What would you say if I told you that you have a 25% chance of becoming disabled before you retire? According to the Social Security Administration, that’s exactly what could happen, as over 1 in 4 of today’s 20-year olds will experience some form of disability before age 67. So what does that mean for you, who is likely reading this as a 20, 30, or 40-something? It means that it’s time to educate yourself on the risks that are out there and what they could translate to if you don’t have the right protection in place. Keep in mind that your ability to earn an income is likely your most valuable asset. If you’re like the majority of Americans, you work hard for your income — whether it’s operating your own business or working as an employee of an amazing company. Your income comes from your talents, skills, education, and your ability to actually do the job. So what happens if you can’t actually perform your work? What would that do to your lifestyle, your family, and your goals? What happens if you’re no longer able to actually earn that income? That’s where disability insurance comes into play. For many Americans (millennials especially) this is an overlooked insurance. People think, “it won’t happen to me,” or perceive disability as something that happens only to the elderly. In reality, long-term disabilities can manifest in the form of pregnancy complications, cancers, mental disorders, injuries and poisonings and more. So what do you need to know? Here are the facts: According to the Council for Disability Awareness, the average long-term disability claim lasts 34.6 months (that’s almost 3 years!). That means your average emergency fund likely won’t protect you for the full term.
What is Disability Insurance?
Disability Insurance is a plan that provides for periodic payments of benefits when a disabled insured is unable to work. The insurance is designed to replace anywhere from 45% to 66 and 2/3% of your gross income should illness keep you from earning an income in your occupation.
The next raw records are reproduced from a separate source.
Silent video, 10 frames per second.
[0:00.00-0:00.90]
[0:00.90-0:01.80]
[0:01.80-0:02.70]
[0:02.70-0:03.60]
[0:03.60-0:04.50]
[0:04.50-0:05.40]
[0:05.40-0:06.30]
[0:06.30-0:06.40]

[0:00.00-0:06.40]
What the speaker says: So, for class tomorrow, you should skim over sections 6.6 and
It encompasses paid sick leave, short-term disability benefits (STD), and long-term disability benefits (LTD).
Short-Term Disability (STD)
Short-term disability coverage kicks in if you’re out of work for a brief period, typically ranging from a few weeks to up to 90 days. Elimination periods are usually about a week or so before the benefits begin (income can be supplemented with sick or vacation time during this period). The policy pays up to 66 and 2/3% of your income until the benefits run out or your long-term policy kicks in.
Long-term disability policies pay for an extended period of time, typically up until you return to work, max out the policy for a certain number of years, or reach retirement age. Elimination periods usually range around a few months, but can be longer and benefits kick in after your short-term benefits run out (if you have such a policy), paying up to 66 and 2/3% of your income.
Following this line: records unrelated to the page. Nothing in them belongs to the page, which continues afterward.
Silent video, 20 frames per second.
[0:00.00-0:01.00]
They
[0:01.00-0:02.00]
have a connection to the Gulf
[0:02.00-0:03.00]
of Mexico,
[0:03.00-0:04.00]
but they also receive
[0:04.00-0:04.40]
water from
What if You’re Self-Employed or Don’t Have Employer Coverage?
If you’ve read through your employee benefits (which I recommend you do), and you don’t have income protection or if you’re an entrepreneur and needing to obtain a private policy on your own, ensure you’re looking at your earnings over the two most recent years when applying for coverage. Shop around to different carriers and don’t settle on the first product or provider you see. Working with a broker instead of an agent will give you access to a bigger variety of companies, but ultimately you’ll want to talk to a CFP® before purchasing a policy of your own in order to ensure you’re getting the right coverage and protection.
Where to Start and Questions to Ask:
When obtaining or reviewing an income protection policy, look for and ask the following:
- Does your employer provide coverage? If so, is it for short or long-term and what are the benefits and elimination periods?
- Whether a group policy or a privately owned policy, ensure you read the fine print and understand maximum benefits, terms, and definitions.
- Is it “any” or “own” occupation coverage? (Meaning does it pay if you can’t perform your own occupation or any job that meets your education and skill level?)
- How much of your income will ultimately be replaced and for how long?
- What is the elimination period (i.e. how long until the policy kicks in)?
- How much should you have stashed away to cushion any elimination periods (i.e. will you save and self insure for any short-term disabilities)?
- Will the benefits be pre-tax or post-tax? (This comes into play when participating in employer group policies. If you’re paying premiums pre-tax or the company pays for you, your benefits will be taxable.)
- Check out this Disability Security Plan from the Council for Disability Awareness.
- Keep in mind that you can’t replace 100% of your income with disability insurance and the goal is to provide protection, but also to give you an incentive to return to work.
So what do you do first? Start by working to build up your emergency fund, reviewing your employee benefits and coverage (or reaching out to your HR department), and reaching out to a CERTIFIED FINANCIAL PLANNER™ to determine your insurance and coverage needs.